Ritalin und Gehirn
Eine in der Fachzeitschrift Radiology veröffentlichte Studie zeigt, dass Ritalin bei männlichen Kindern und Jugendlichen die Hirnstruktur verändert. In diesem Alter finden wichtige Prozesse in der Entwicklung des Gehirns statt. Daher steht nun eine ernste Frage im Raum: Stört Methylphenidat die Gehirnentwicklung? Und wenn ja: ist das langfristig schädlich, oder sind die Veränderungen harmlos?
Untersuchungen an Ratten und Menschen
Seit langem ist Methylphenidat (Ritalin etc.) bei ADHS eines der am häufigsten verordneten Medikamente.
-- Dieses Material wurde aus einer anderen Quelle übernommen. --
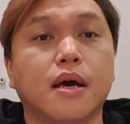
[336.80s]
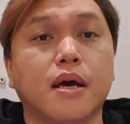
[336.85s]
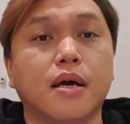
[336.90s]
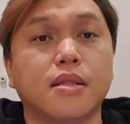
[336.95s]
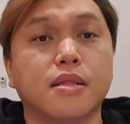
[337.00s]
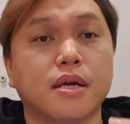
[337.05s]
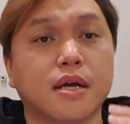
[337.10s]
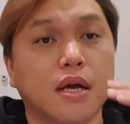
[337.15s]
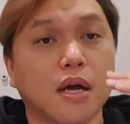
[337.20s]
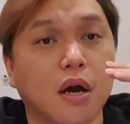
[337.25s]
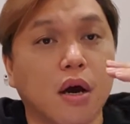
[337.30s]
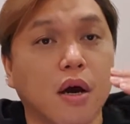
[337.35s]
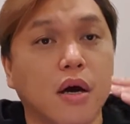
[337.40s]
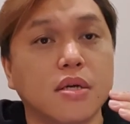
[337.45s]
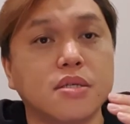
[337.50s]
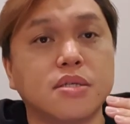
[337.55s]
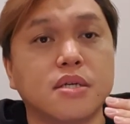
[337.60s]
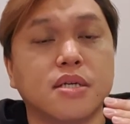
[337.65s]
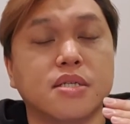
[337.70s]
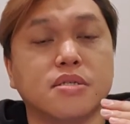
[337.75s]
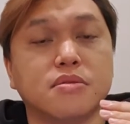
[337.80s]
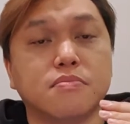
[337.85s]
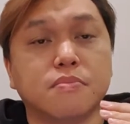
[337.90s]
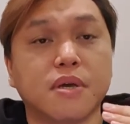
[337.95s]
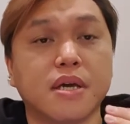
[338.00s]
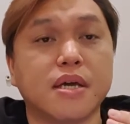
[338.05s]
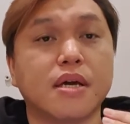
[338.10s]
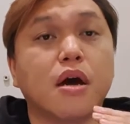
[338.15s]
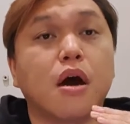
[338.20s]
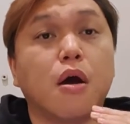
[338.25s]
the cost is
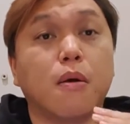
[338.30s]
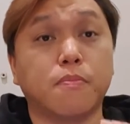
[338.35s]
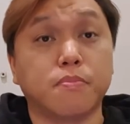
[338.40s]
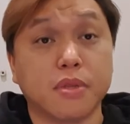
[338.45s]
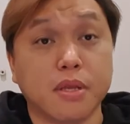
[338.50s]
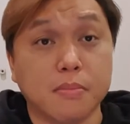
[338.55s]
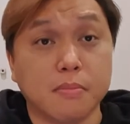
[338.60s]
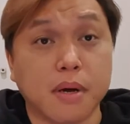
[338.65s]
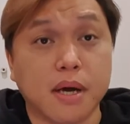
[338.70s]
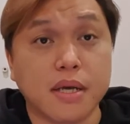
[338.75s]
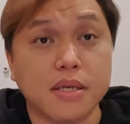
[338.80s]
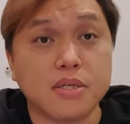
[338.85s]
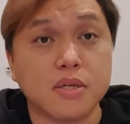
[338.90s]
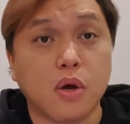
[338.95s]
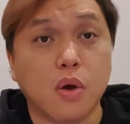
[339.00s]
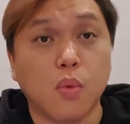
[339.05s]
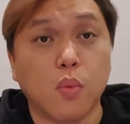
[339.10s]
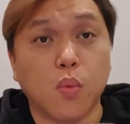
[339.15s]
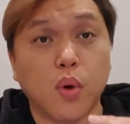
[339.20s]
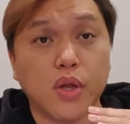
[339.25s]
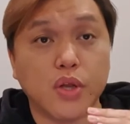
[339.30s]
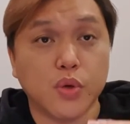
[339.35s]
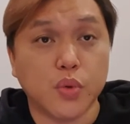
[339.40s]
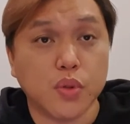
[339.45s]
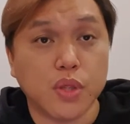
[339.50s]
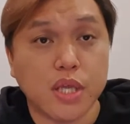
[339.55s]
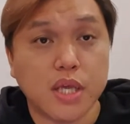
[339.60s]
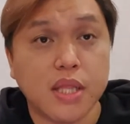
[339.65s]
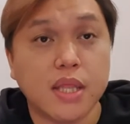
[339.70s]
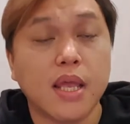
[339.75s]
being optimized on what you
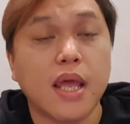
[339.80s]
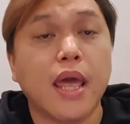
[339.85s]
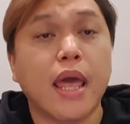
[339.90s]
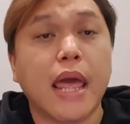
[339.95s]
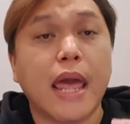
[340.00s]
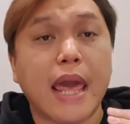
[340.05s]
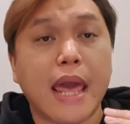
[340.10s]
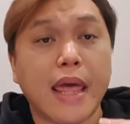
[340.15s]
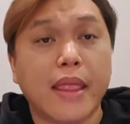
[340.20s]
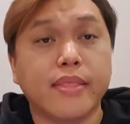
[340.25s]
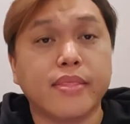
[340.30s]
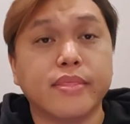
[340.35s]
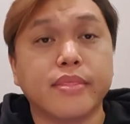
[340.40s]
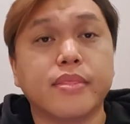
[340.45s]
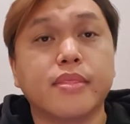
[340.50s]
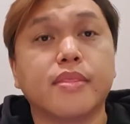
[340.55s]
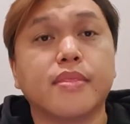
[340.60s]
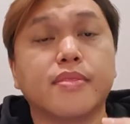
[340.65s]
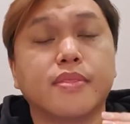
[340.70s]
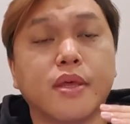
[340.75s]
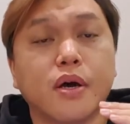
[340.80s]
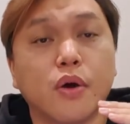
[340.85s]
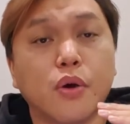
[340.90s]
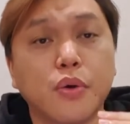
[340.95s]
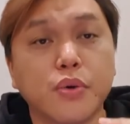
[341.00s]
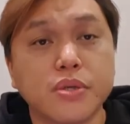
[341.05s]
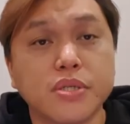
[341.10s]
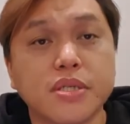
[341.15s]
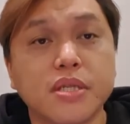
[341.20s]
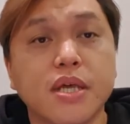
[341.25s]
need, and the
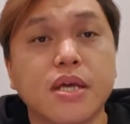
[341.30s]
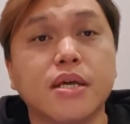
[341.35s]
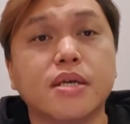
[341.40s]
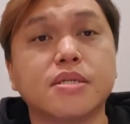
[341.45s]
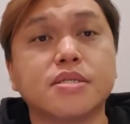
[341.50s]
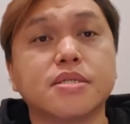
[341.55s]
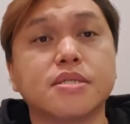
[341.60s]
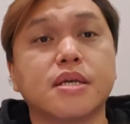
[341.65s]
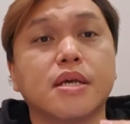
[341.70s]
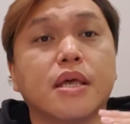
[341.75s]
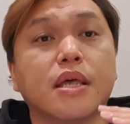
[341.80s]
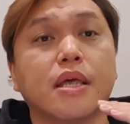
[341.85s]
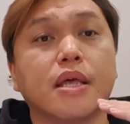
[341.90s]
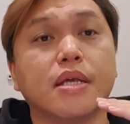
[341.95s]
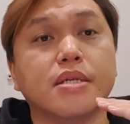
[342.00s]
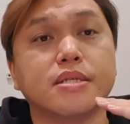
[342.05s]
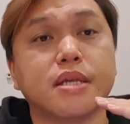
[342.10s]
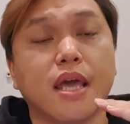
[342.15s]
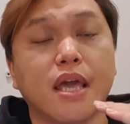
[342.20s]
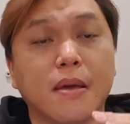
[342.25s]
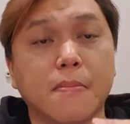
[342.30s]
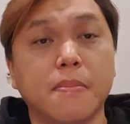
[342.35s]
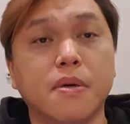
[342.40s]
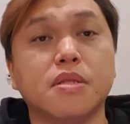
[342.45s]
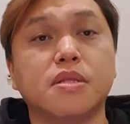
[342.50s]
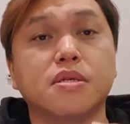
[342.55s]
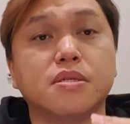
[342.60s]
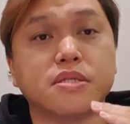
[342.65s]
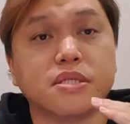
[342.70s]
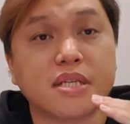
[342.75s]
hostings is able
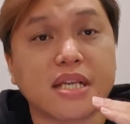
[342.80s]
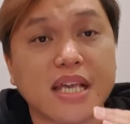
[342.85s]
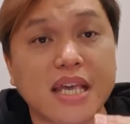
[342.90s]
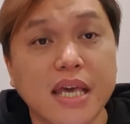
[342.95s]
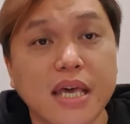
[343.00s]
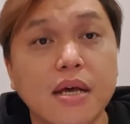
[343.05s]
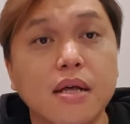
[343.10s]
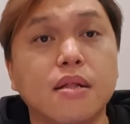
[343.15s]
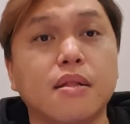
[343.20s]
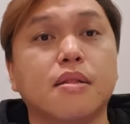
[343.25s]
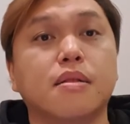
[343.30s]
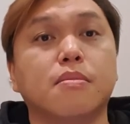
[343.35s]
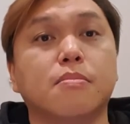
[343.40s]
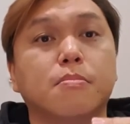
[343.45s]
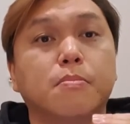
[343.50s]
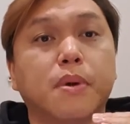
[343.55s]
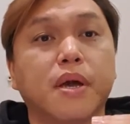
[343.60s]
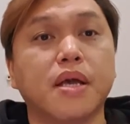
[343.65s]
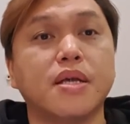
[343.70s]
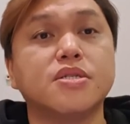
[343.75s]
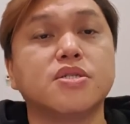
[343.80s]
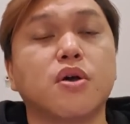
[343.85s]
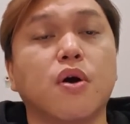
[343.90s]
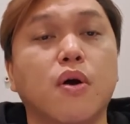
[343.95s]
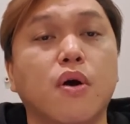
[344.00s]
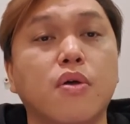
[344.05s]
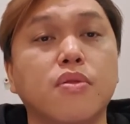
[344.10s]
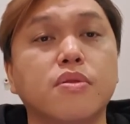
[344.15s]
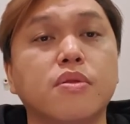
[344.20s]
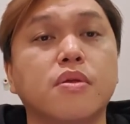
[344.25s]
to scale based
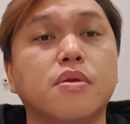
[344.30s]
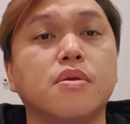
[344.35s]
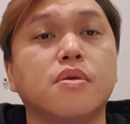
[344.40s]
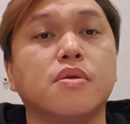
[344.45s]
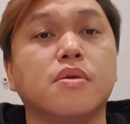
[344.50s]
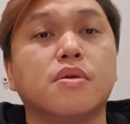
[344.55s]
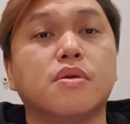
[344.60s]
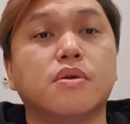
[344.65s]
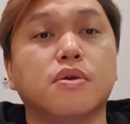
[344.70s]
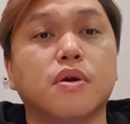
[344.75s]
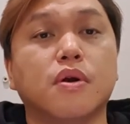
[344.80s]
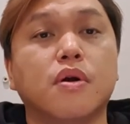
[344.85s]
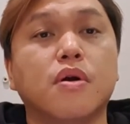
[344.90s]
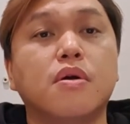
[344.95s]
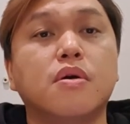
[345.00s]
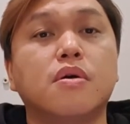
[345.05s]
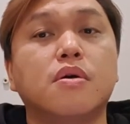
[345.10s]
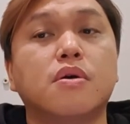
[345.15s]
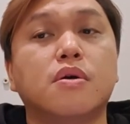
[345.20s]
on your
Bei vielen Patienten (je nach Studie 60 bis 80 Prozent) zeigt es gute Wirkung. Sie können sich besser konzentrieren und lassen sich nicht mehr so leicht ablenken. Das erleichtert zum Beispiel den betroffenen Schülern die Teilnahme am Unterricht. Oft wächst sich ADHS mit der Pubertät aus. Wenn das nicht geschieht, ist eine weitere Behandlung möglich.
Der Wirkstoff war jedoch von Anfang an umstritten. Forscher wie Liesbeth Reneman vom Academisch Medisch Centrum (AMC) in Amsterdam äußerten schon früh Bedenken in Hinblick auf die Gehirnentwicklung. Renemann zeigte im Jahr 2014, dass das Medikament bei jungen Ratten die Verbindungsstelle der beiden Gehirnhälften verändert. Bei adulten Tieren zeigten sich diese Effekte jedoch nicht.
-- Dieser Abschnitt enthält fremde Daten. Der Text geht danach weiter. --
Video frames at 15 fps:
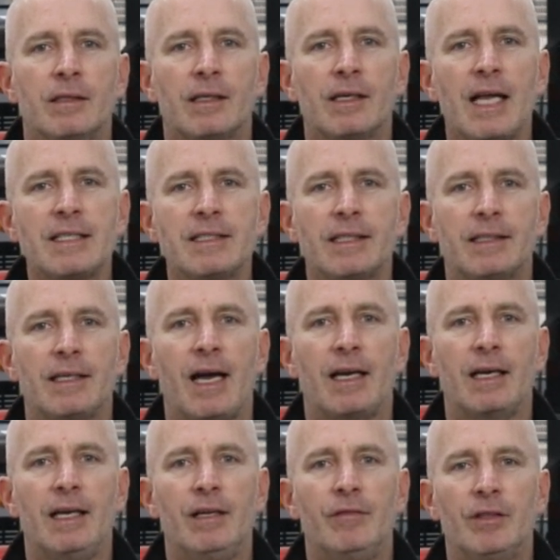The classic
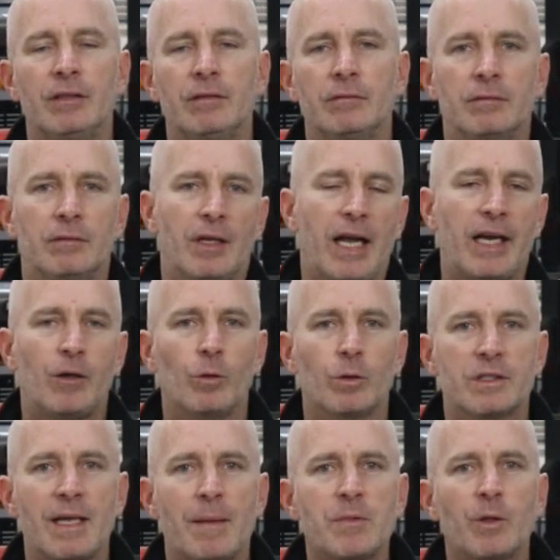911, like
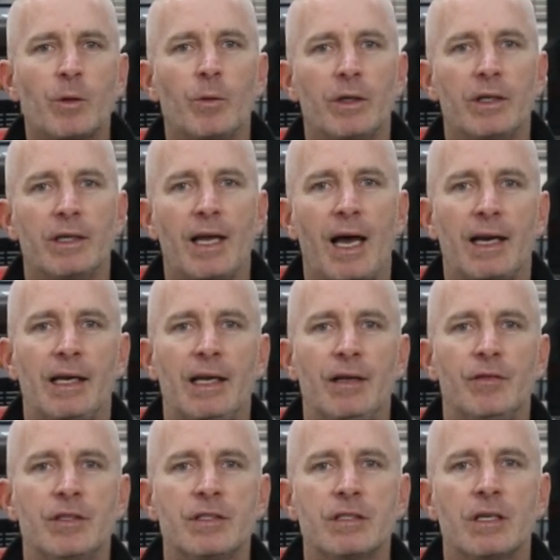all subsequent
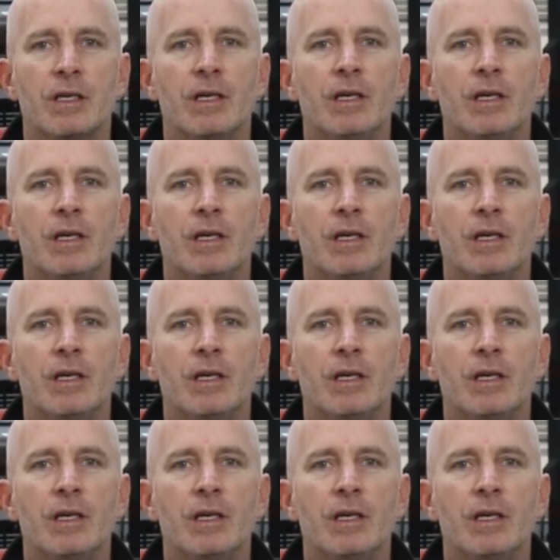911s,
Verändert oder stört Methylphenidat die Gehirnentwicklung auch beim Menschen? Um das zu erforschen, führte Reneman eine Studie mit 99 männlichen ADHS-Patienten durch, die zuvor noch nie mit diesem Wirkstoff behandelt worden waren. Die Teilnehmer – 50 Jungen (10 bis 12 Jahre) und 49 erwachsene Männer (23 bis 40 Jahre) – erhielten über einen Zeitraum von 16 Wochen entweder Methylphenidat (in der Folge mit MPH abgekürzt) oder ein Placebo.
Die Analyse der weißen Hirnsubstanz zeigte in der jugendlichen MPH-Gruppe eine deutliche Veränderung an Leitungsbahnen, die verschiedene Regionen des Gehirns miteinander verbinden. In der Placebogruppe und bei den erwachsenen MPH-Patienten trat dieser Effekt nicht auf.
Stört Methylphenidat die Gehirnentwicklung langfristig?
Ob und wie lange die in der Studie gezeigten Veränderungen nach dem Ende der Behandlung anhalten und wie sich das Medikament auf weibliche Patienten auswirkt, zeigt die Studie nicht. Außerdem bleibt offen, ob diese Effekte die Entwicklung des Gehirns in einem Ausmaß stören, das auf lange Sicht schädlicher ist als die Auswirkungen von ADHS. Zukünftige Forschungen auf diesem Gebiet könnten zur Entwicklung neuer Wirkstoffe beitragen oder zu einer Anpassung der Leitlinien für die Behandlung von ADHS führen. All jene Schüler und Studenten, die nur deshalb bei ihren Freunden Ritalin kaufen, weil sie damit ihre Klausuren verbessern wollen, sei jedoch zu erhöhter Vorsicht geraten.